RHG: I never felt like it would happen to me. I got to college and wondered whether I had an addictive personality. I wondered, “Am I pushing limits more than I should be?” On Jewish holidays you drink lots of alcohol but my mom was hesitant to even let me have a sip of wine. That made me so mad and resentful. My dad was portrayed as a monster and those movies humanized him and gave me a sense of relief that he was not intentionally sabotaging his own life. So I did find these movies comforting, even when the stories showed devastating consequences.
GC: Did you collect movies?
RHG: Lots of DVDs. I still like buying DVDs. I like the inserts and the audio commentaries. I could not be finished with a movie unless I watched the film, the commentary, all the behind-the-scenes stuff, and the bonus features. There was an element of self-education in filmmaking for sure. That stuff is missing from most on-demand.
GC: What is in the collection?
RHG: Some of it is embarrassing! Not having men in my life and being a boy-deprived person, I went to the video store and rented “Dude, Where’s My Car?” fourteen times because I had an obsession with Ashton Kutcher. I don’t even know what to call that genre. I am not sure I like the term stoner movie. It sounds pejorative.
GC: Not to Cheech and Chong. Are you saying that some of your movie selections were based on crushes you had on movie stars?
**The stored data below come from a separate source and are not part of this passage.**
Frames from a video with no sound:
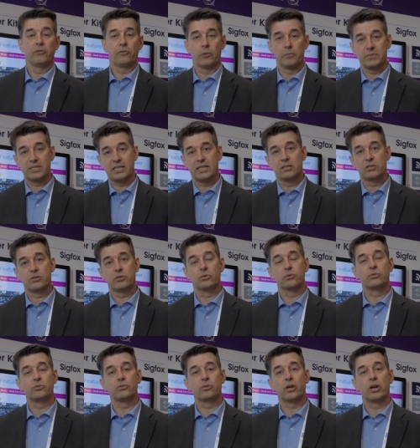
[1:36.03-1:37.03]
from sensor
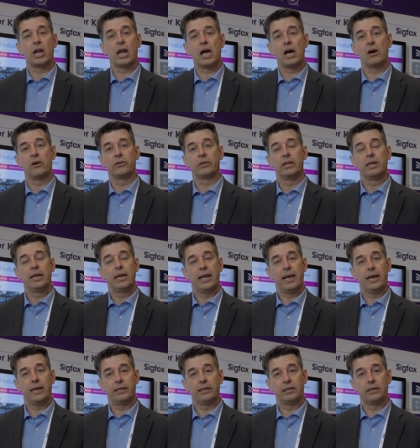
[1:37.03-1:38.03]
to the cloud
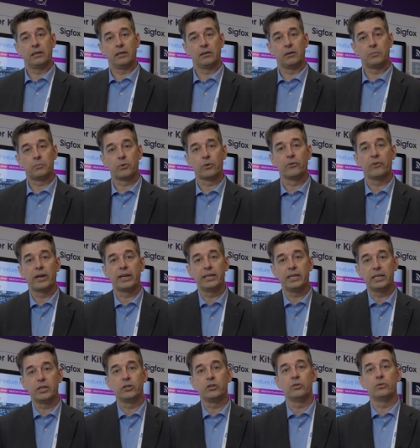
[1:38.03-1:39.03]
and uh,
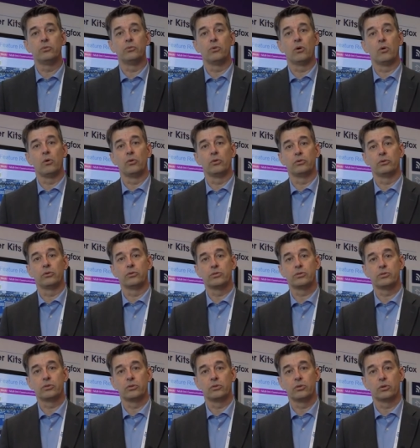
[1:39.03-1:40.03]
providing you all
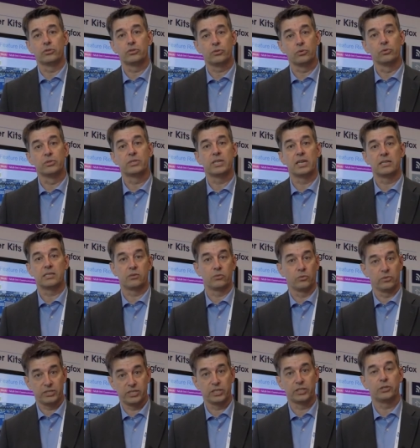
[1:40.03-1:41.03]
those, those tool sets
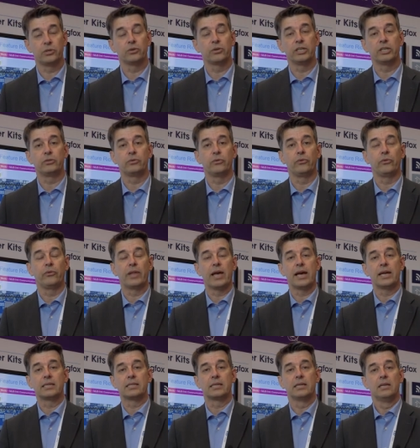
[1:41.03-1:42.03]
securely to do
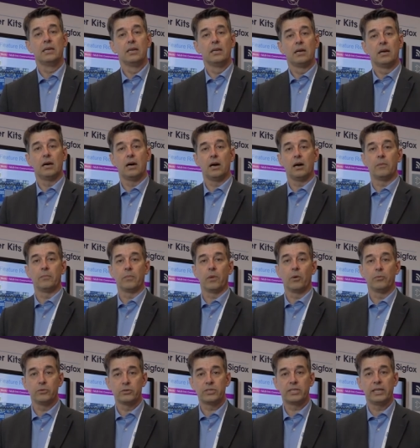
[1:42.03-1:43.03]
that. Um,
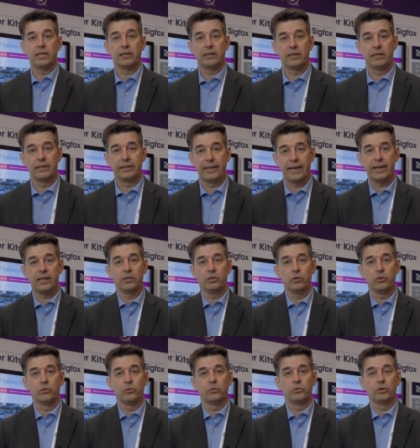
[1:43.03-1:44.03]
obviously, then
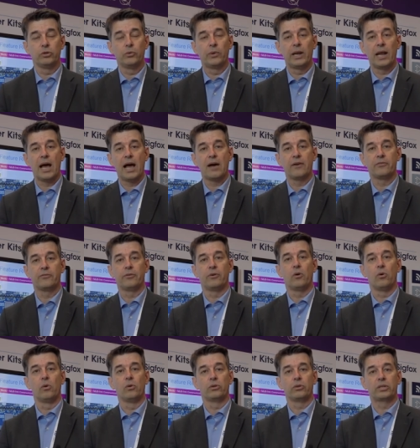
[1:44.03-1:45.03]
you, you will have
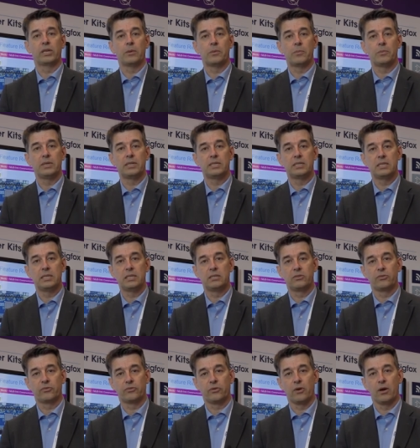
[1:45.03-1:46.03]
all the
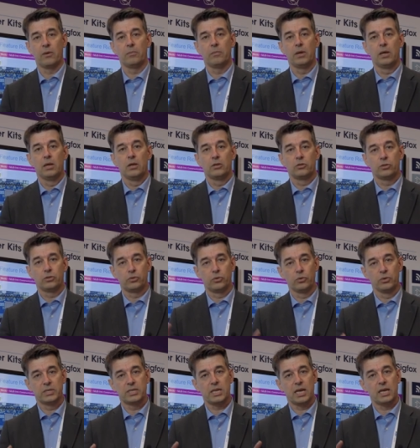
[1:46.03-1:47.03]
capabilities from the
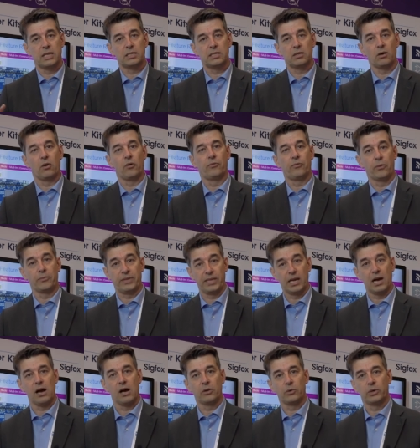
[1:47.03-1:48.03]
tool set or from
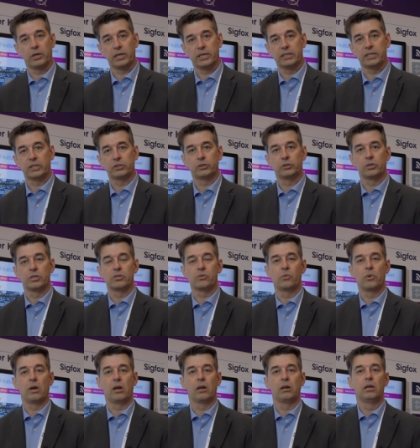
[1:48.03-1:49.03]
the hardware architecture as
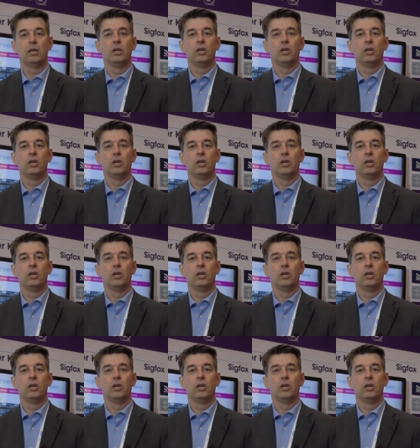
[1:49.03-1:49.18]
well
RHG: Yes, but I didn’t own as many of those. I made my mom drop me off at the video store and rented the same thing again and again. When I hung out with my dad, we went to the mall and bought CDs and DVDs. He wasn’t a gatekeeper. He would watch me open up a title and say, “What would your mom think about this?” So I added some interesting things to my library.
GC: Was there a title that inspired you about the process of filmmaking?
RHG: “Donnie Darko.” I had the version with the director’s cut and I watched both versions to scrutinize the differences. The Flash website for the movie was a cool portal that showed another way to tell a story. I liked hearing the director talk about the locations and shots and actors. It made filmmaking seem less intimidating. I watched a lot of coming of age films.
GC: My favorite genre.
RHG: Mine too! Seeing a school on film and then thinking, “I go to school! This could be doable.” Also, with films like “Donnie Darko,” I loved feeling like an insider, part of a cult when there were so many people that didn’t like it or didn’t get it.
GC: Where is your movie collection now?
RHG: I don’t have much physical media with me currently. But I do love the Letterboxd app and at least using it gives me a sense of keeping track of stuff. Years ago, one of the movies my mom suggested was “Harold and Maude.” At the time, I thought she was only into old and boring stuff, but when I watched it, it became one of my favorite movies. And Hal Ashby is one of my favorite directors.
GC: He is incredible. Have you seen Amy Scott’s documentary “Hal”?
RHG: Yes!
GC: I had a fanboy moment with author Nick Dawson at Sundance. I approached him because I so desperately wanted to tell him that I got to interview Bud Cort once.
RHG: What? Wow. “Hal” is a film that made me love Ashby even more. He laced his films with social and racial justice. I remember a scene in “Being There” where a Black woman who maybe worked at the house with Chance remarks that only in America could a white guy like him stumble into greatness. I appreciated it then and I appreciate it now.